# Exercise goal
Transcribe all of the records, leaving out any pictures.

━━ Records for this task

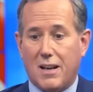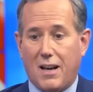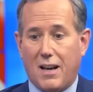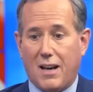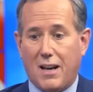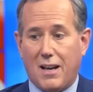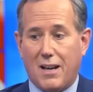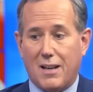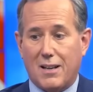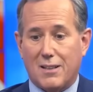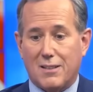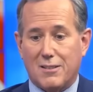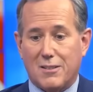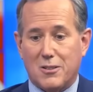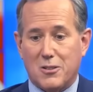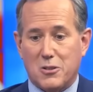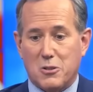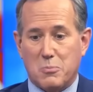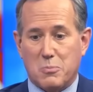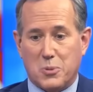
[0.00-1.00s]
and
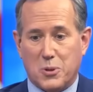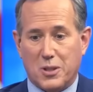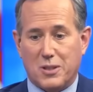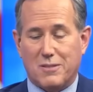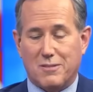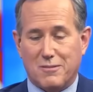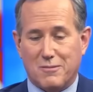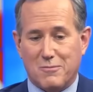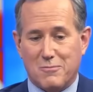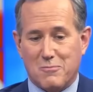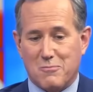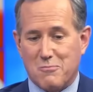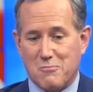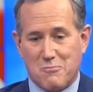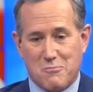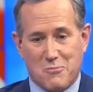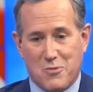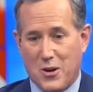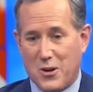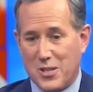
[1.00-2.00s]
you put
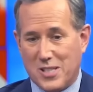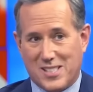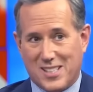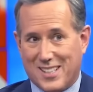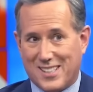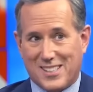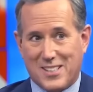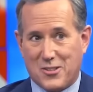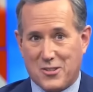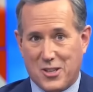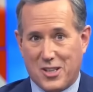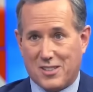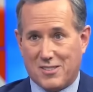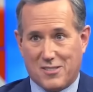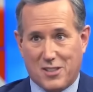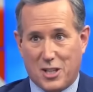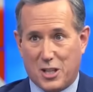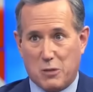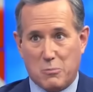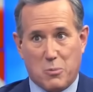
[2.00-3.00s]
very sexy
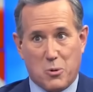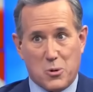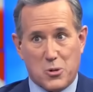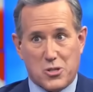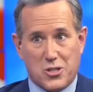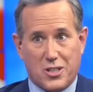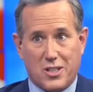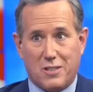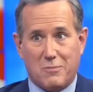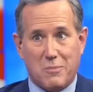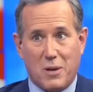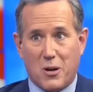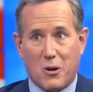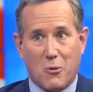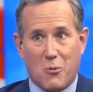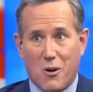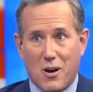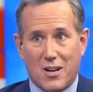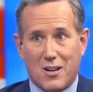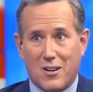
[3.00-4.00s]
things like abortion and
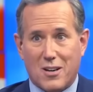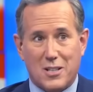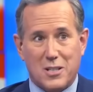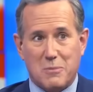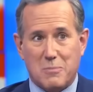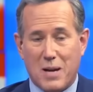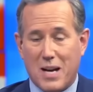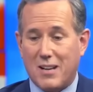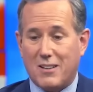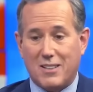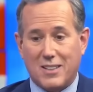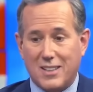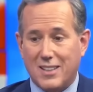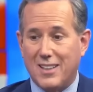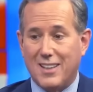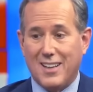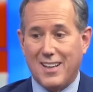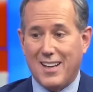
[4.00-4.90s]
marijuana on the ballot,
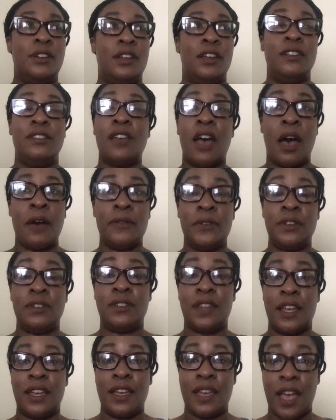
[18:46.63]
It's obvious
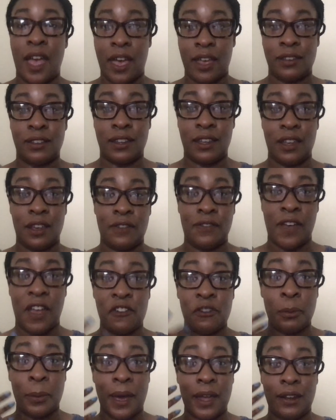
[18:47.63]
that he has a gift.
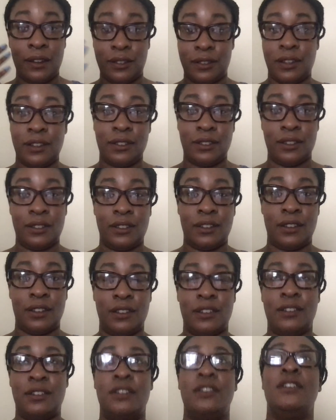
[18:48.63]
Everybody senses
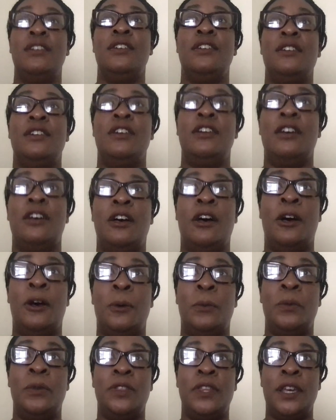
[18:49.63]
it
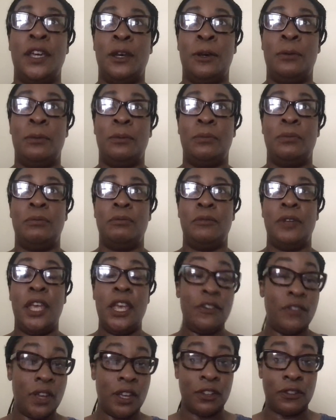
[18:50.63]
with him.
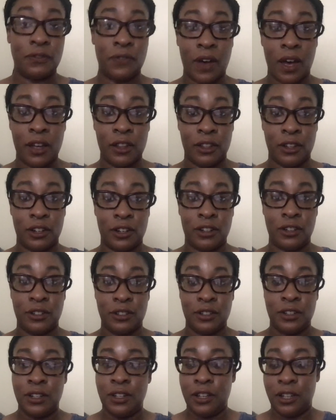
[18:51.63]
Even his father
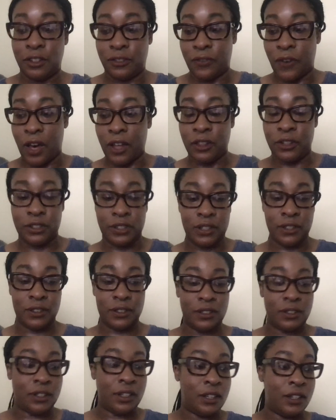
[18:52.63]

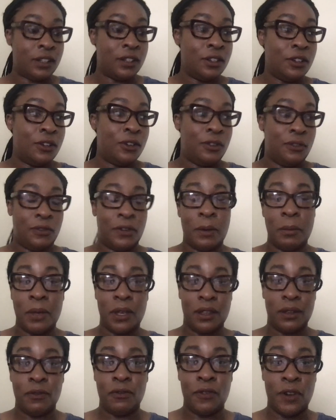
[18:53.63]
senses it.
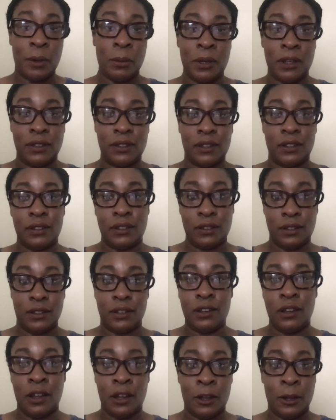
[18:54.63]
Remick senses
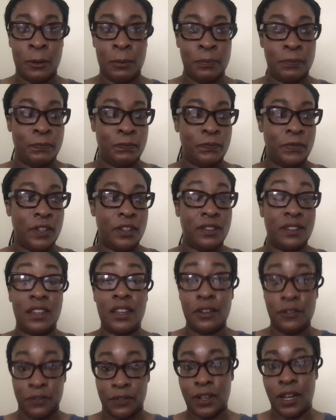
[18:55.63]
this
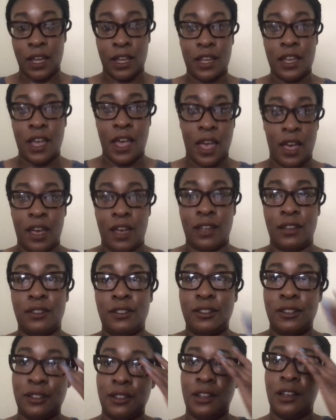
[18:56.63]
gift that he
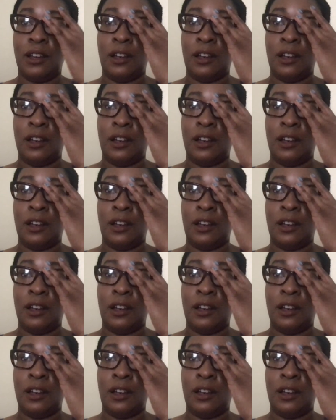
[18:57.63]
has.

━━━━

# Your response
[0.00-1.00s]
and
[1.00-2.00s]
you put
[2.00-3.00s]
very sexy
[3.00-4.00s]
things like abortion and
[4.00-4.90s]
marijuana on the ballot,
[18:46.63]
It's obvious
[18:47.63]
that he has a gift.
[18:48.63]
Everybody senses
[18:49.63]
it
[18:50.63]
with him.
[18:51.63]
Even his father
[18:52.63]

[18:53.63]
senses it.
[18:54.63]
Remick senses
[18:55.63]
this
[18:56.63]
gift that he
[18:57.63]
has.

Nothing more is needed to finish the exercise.